▶ _Work instructions_
In the material below, pictures must be dropped. Repeat exactly, and only, the lines from the line with "[0:00.00-0:01.00]" to the line with "Word for word: where", both ends included.

::: Working data

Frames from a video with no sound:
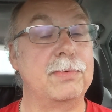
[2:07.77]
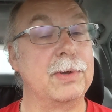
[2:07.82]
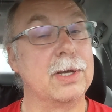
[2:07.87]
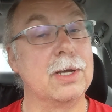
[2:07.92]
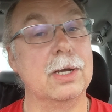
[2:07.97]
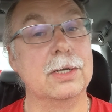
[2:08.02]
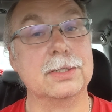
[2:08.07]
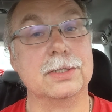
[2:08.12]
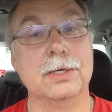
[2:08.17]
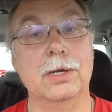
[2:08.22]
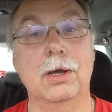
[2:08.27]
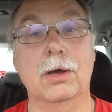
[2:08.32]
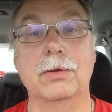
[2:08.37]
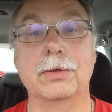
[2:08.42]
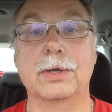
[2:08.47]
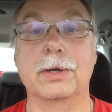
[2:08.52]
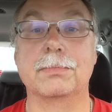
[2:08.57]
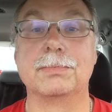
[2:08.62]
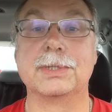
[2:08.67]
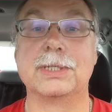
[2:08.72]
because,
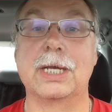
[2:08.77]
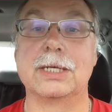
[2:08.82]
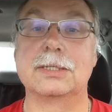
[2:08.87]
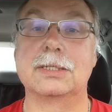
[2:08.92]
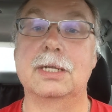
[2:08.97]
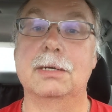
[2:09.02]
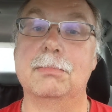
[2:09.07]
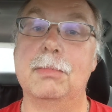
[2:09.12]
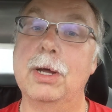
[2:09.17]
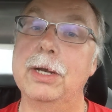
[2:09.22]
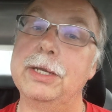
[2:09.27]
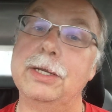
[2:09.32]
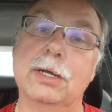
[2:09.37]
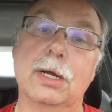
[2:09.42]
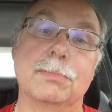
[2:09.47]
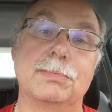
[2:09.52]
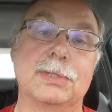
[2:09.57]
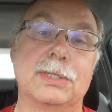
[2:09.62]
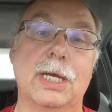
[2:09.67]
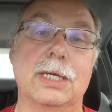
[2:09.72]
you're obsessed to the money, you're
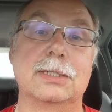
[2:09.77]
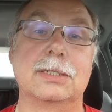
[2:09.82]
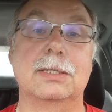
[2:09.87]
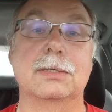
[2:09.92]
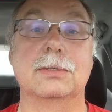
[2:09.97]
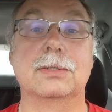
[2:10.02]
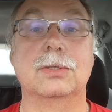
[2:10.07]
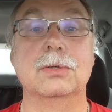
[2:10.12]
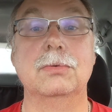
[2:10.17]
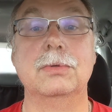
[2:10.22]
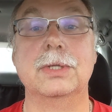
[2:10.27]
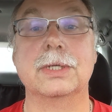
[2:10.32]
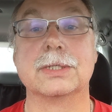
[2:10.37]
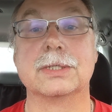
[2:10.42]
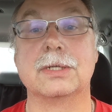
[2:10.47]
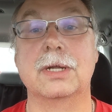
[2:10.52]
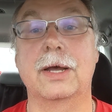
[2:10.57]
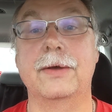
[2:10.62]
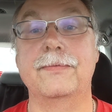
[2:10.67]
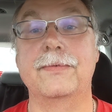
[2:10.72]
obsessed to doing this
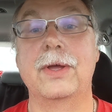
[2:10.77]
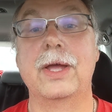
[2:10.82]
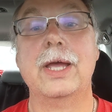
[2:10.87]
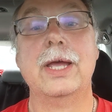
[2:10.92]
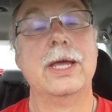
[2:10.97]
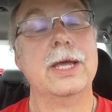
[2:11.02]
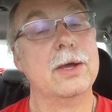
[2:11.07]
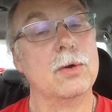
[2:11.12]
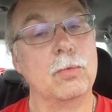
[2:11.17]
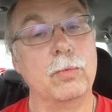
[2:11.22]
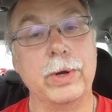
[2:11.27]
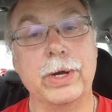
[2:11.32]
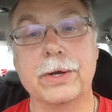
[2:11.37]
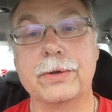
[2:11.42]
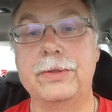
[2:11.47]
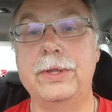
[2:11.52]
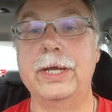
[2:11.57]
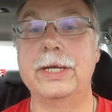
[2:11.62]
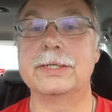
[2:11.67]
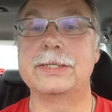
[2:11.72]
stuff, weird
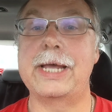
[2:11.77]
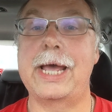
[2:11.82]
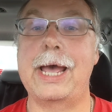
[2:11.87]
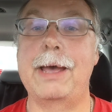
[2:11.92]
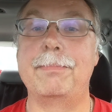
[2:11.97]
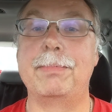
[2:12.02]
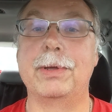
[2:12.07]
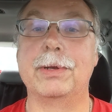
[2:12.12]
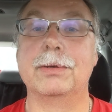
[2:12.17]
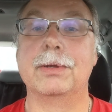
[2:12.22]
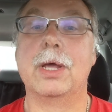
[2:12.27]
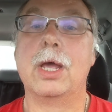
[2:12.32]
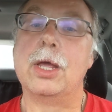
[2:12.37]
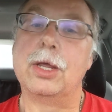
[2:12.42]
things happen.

::::::
::: Working data

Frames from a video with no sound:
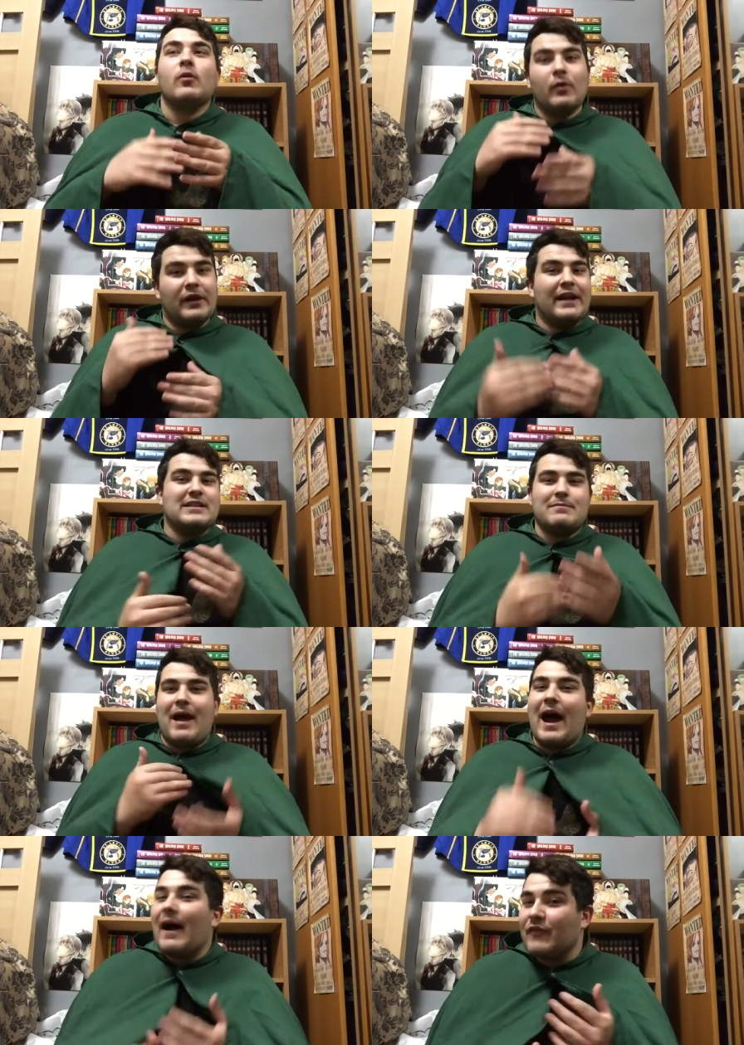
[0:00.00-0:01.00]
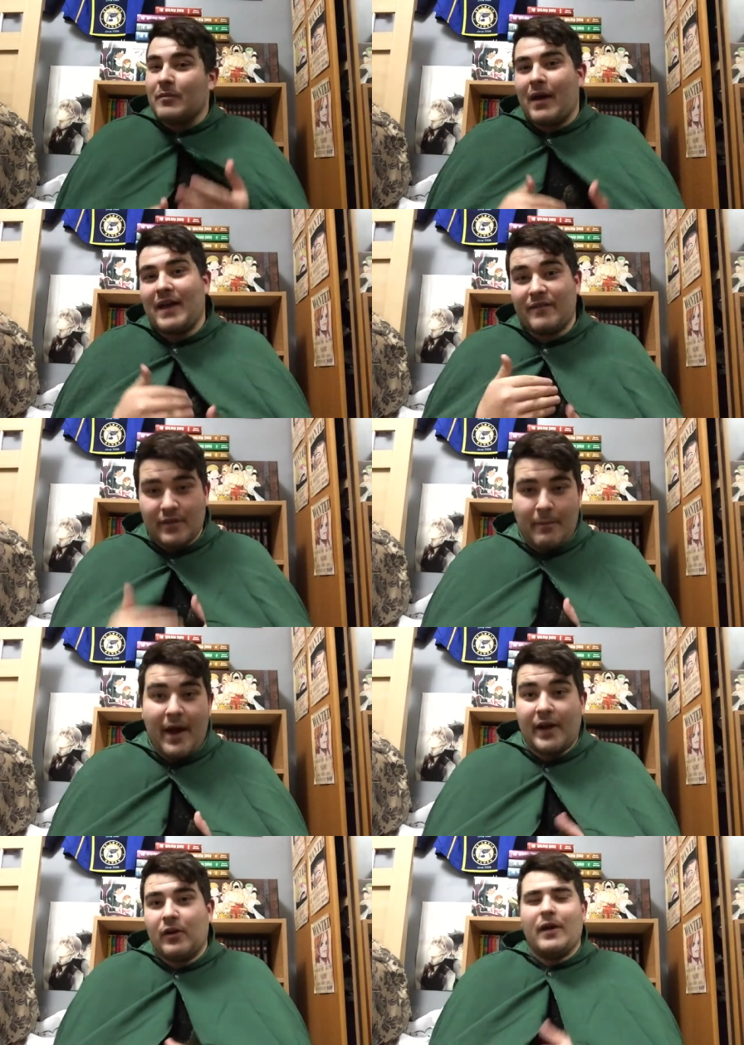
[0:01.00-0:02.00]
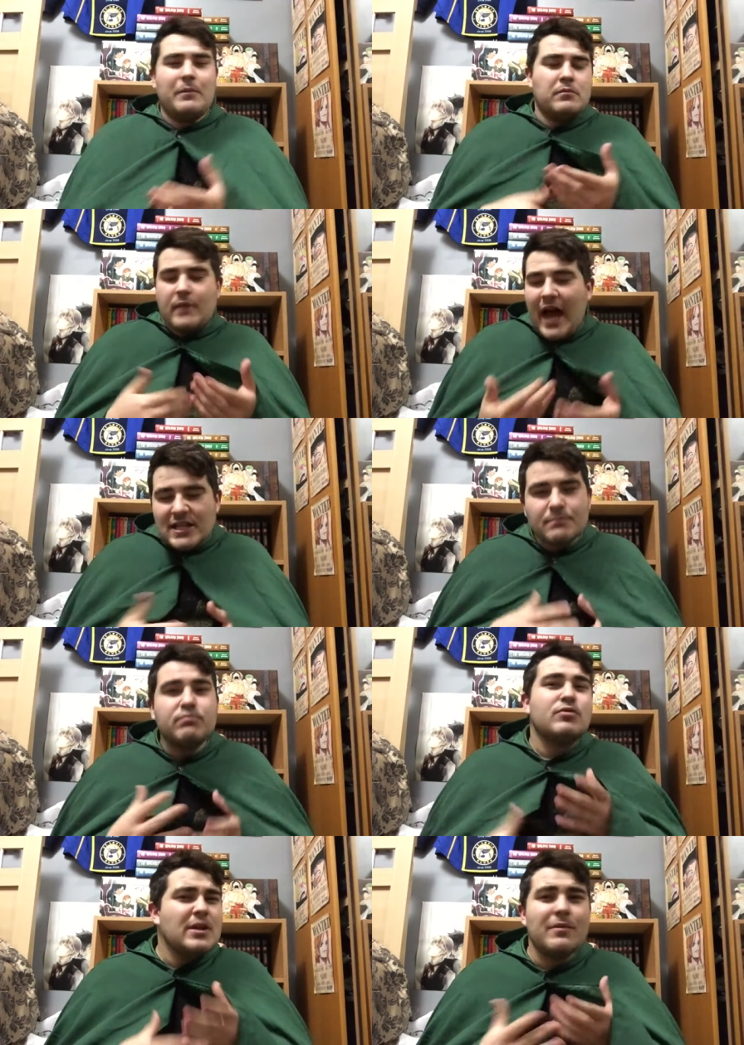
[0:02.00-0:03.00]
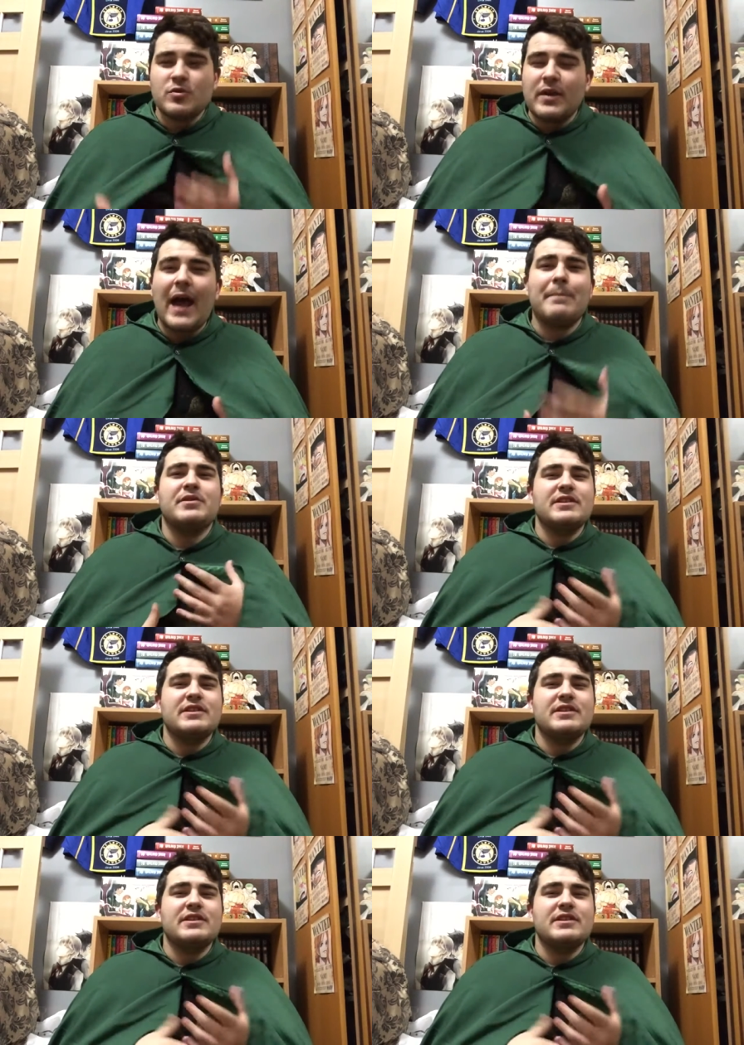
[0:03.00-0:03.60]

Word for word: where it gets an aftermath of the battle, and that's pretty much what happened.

::::::

▶ _Your solution_
[0:00.00-0:01.00]
[0:01.00-0:02.00]
[0:02.00-0:03.00]
[0:03.00-0:03.60]

Word for word: where it gets an aftermath of the battle, and that's pretty much what happened.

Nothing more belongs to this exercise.